Euro Facing French Political Upheaval, but It’s Not All Negative
- Former French President Nicolas Sarkozy was surprisingly knocked out of the French elections this weekend.
- Sarkozy’s unexpected defeat has underlined the political risk that lies ahead for the Euro – another sign of the anti-establishment sentiment sweeping the Western world.
- However, higher Euro-Zone bond yields – supporting interest rate differentials - could be positive for the EUR/USD pair at the time being.
In an unexpected development – at least, according to the polls – former French President Nicolas Sarkozy was knocked out of the race to become the French Republican party candidate over the weekend, in advance of the nation’s Presidential elections in April and May next year.
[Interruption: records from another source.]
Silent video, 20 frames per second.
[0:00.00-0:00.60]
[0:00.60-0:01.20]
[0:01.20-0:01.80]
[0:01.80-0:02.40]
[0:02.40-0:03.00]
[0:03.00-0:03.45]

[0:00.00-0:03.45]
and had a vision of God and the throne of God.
Sarkozy was defeated by the two other runners on the French Republican ticket – former Prime Ministers Francois Fillon and Alain Juppe – who will face off against each other on November 27. With the French Socialists currently in disarray thanks to the rock-bottom popularity ratings of current French President Francois Hollande, the winner next year is likely to be the main challenger to Marine Le Pen, leader of the far-right National Front.
Although Le Pen has spent most of the last year trailing in opinion polls, she has seen a sharp rebound lately. While many are dismissing the turn in sentiment, if pollsters haven’t noticed the pattern, they’d be wise to: polling the establishment electorate during a populist wave will produce misleading results. Just ask the number crunchers around Brexit and the US Presidential elections.
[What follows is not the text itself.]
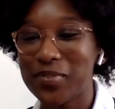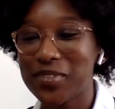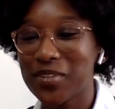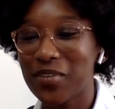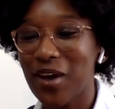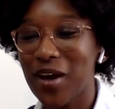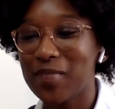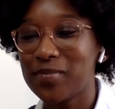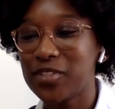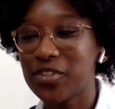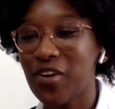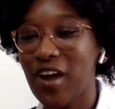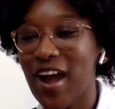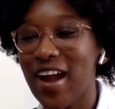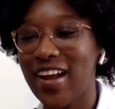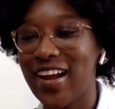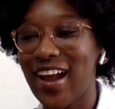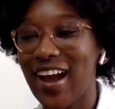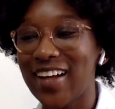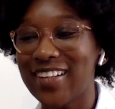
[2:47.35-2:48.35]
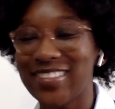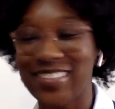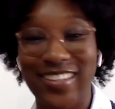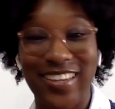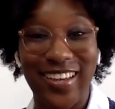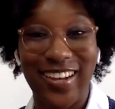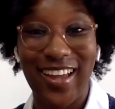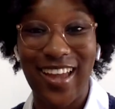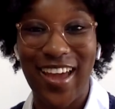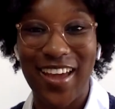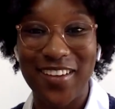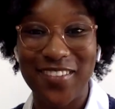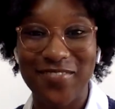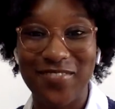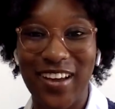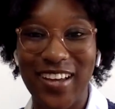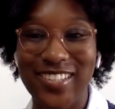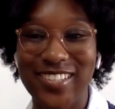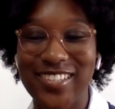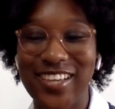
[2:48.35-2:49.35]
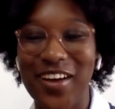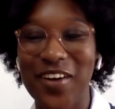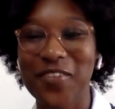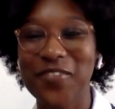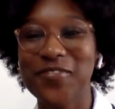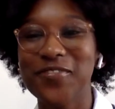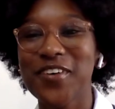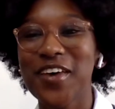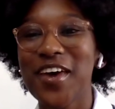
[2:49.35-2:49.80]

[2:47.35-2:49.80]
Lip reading: so I'm trying not to get ahead of myself.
Chart 1: EUR/USD 5-minute Chart (November 17 to November 21, 2016)
While it’s a cliché that the financial markets hate uncertainty, and another that volatility lies ahead, the latest developments in France have once again highlighted the rising political risks driving the EUR/USD pair. However, it’s not a one-way street if interest rate differentials moved favorably.
In the wake of Sarkozy’s defeat, the yield on the benchmark 10-year French government bond climbed to 0.767% from 0.752% late Friday, a move which might be expected to help the Euro. Sure enough, with interest rate differentials moving favorably, and EUR/USD was trading at 1.0642 at the time this report was written on Monday, up from 1.0584 late Friday.